As one of Feffer’s characters says, “There’s always been enormous profits in large-scale suffering.”  Feffer’s dystopic novel — like our real world today — features plenty of that. People suffer because of climate change.  Energy shortages.  Wars.  Water shortages.  Even technology serves to divide rather than to unite people, as many increasingly retreat into virtual “realities” that are far more pleasant than the real world that surrounds them.

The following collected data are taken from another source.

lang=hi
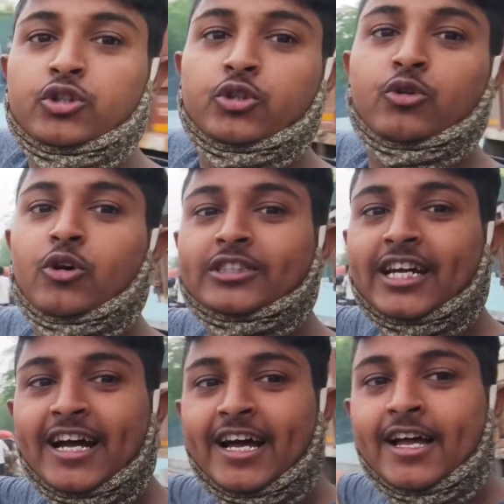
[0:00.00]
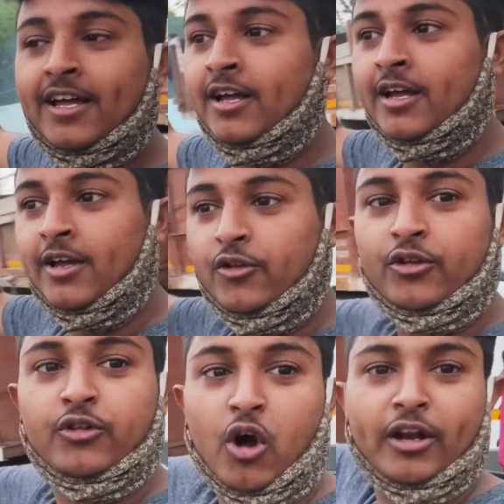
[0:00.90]
शुरू होता है
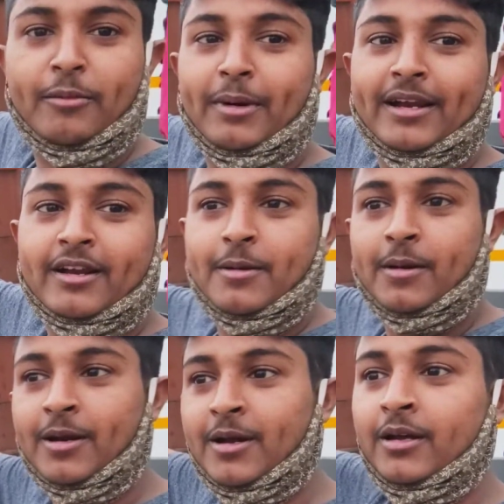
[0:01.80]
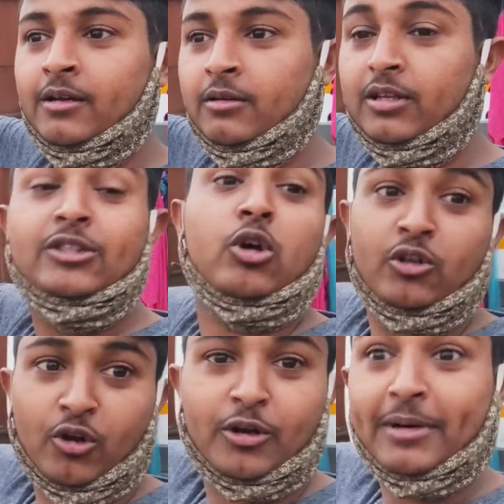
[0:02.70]
नौ नंबर नहीं सॉरी
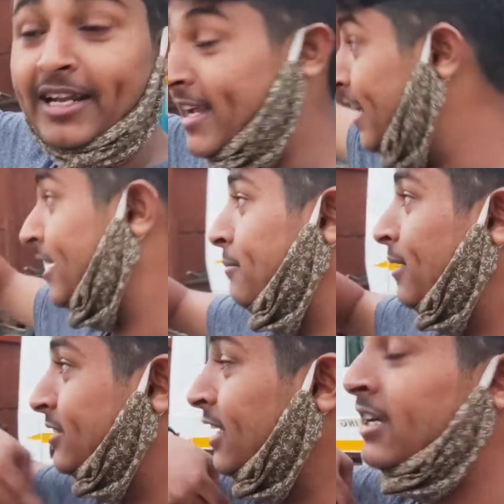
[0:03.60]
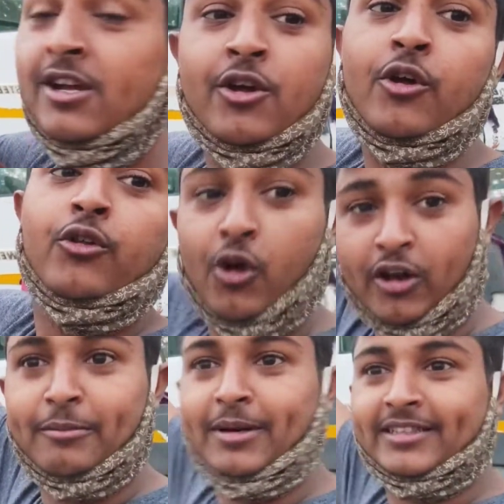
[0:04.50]
नौ नंबर नहीं एक नंबर से नौ
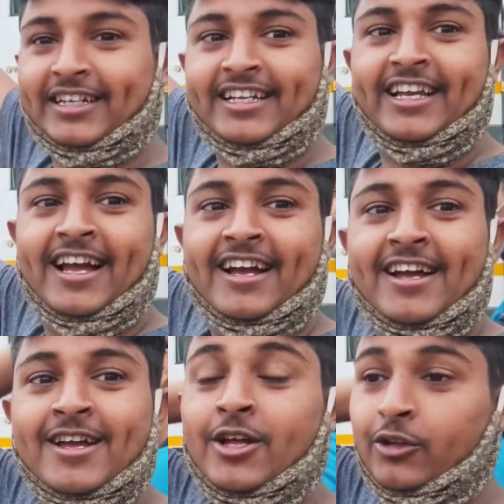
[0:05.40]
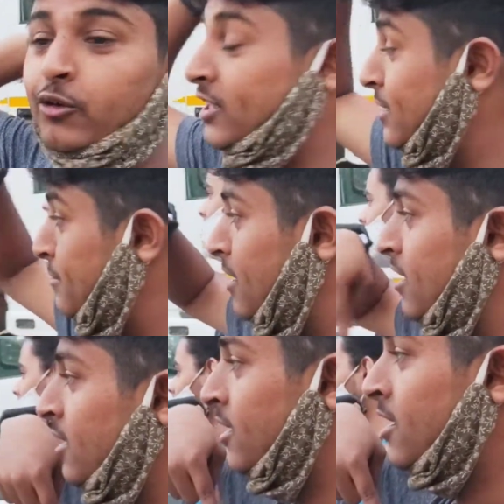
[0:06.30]
नंबर तक ठीक है तो इसी में
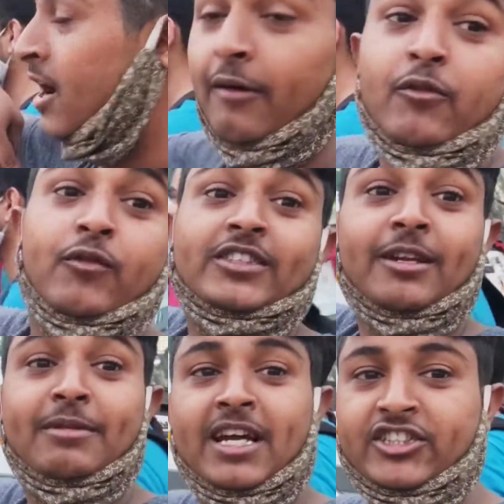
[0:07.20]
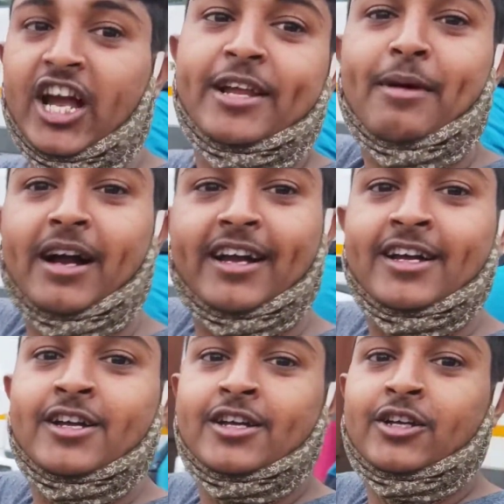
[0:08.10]
अबू फजल भी है शाहीन बाग है
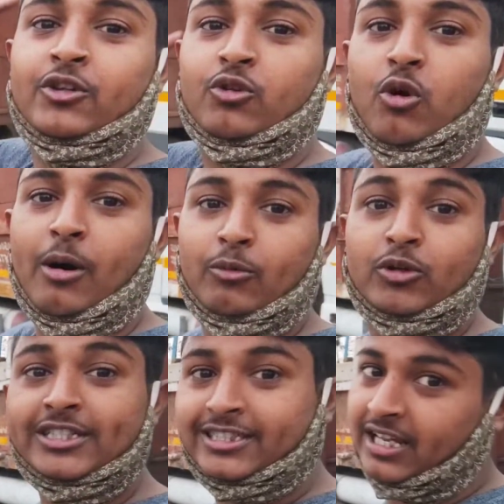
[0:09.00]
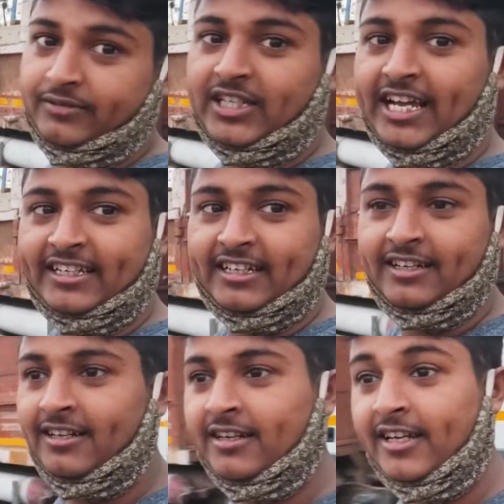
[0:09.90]
तो हम लोग इस तरफ जाएंगे
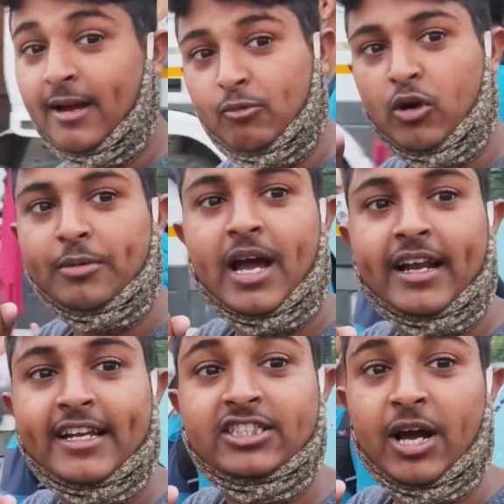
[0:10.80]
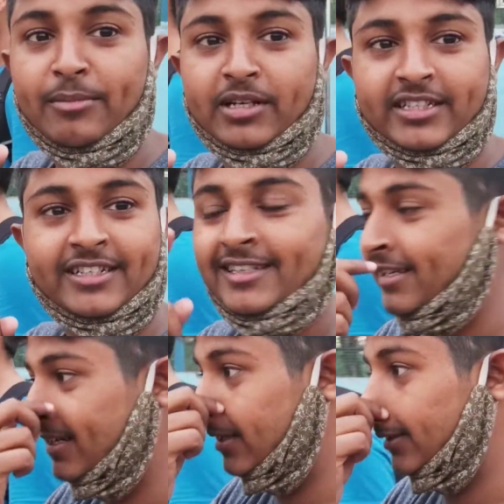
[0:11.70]
ठीक है हम लोग अभी आ रहे हैं जामिया से
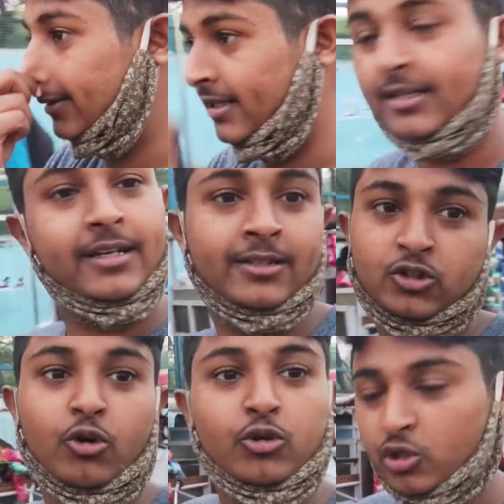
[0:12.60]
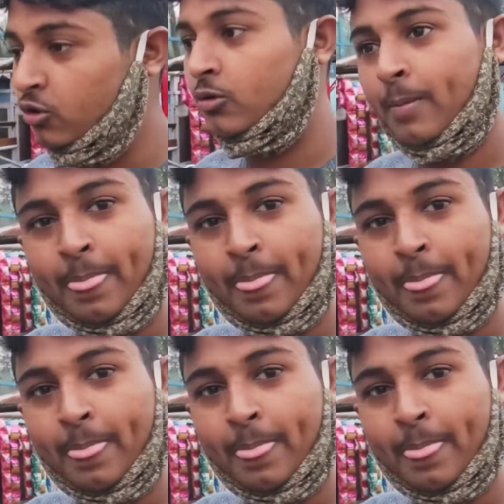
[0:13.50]
तो चलो ओ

Feffer’s book, in short, is provocative in the best sense.  But will it provoke us to make wiser, more inclusive, more compassionate, more humane choices?  That may be too much to ask of any book, but it’s not too much to ask of ourselves and our leaders.  The dystopic alternative, illustrated so powerfully in Feffer’s Splinterlands, provides us with powerful motivation to shape a better, less splintered, future.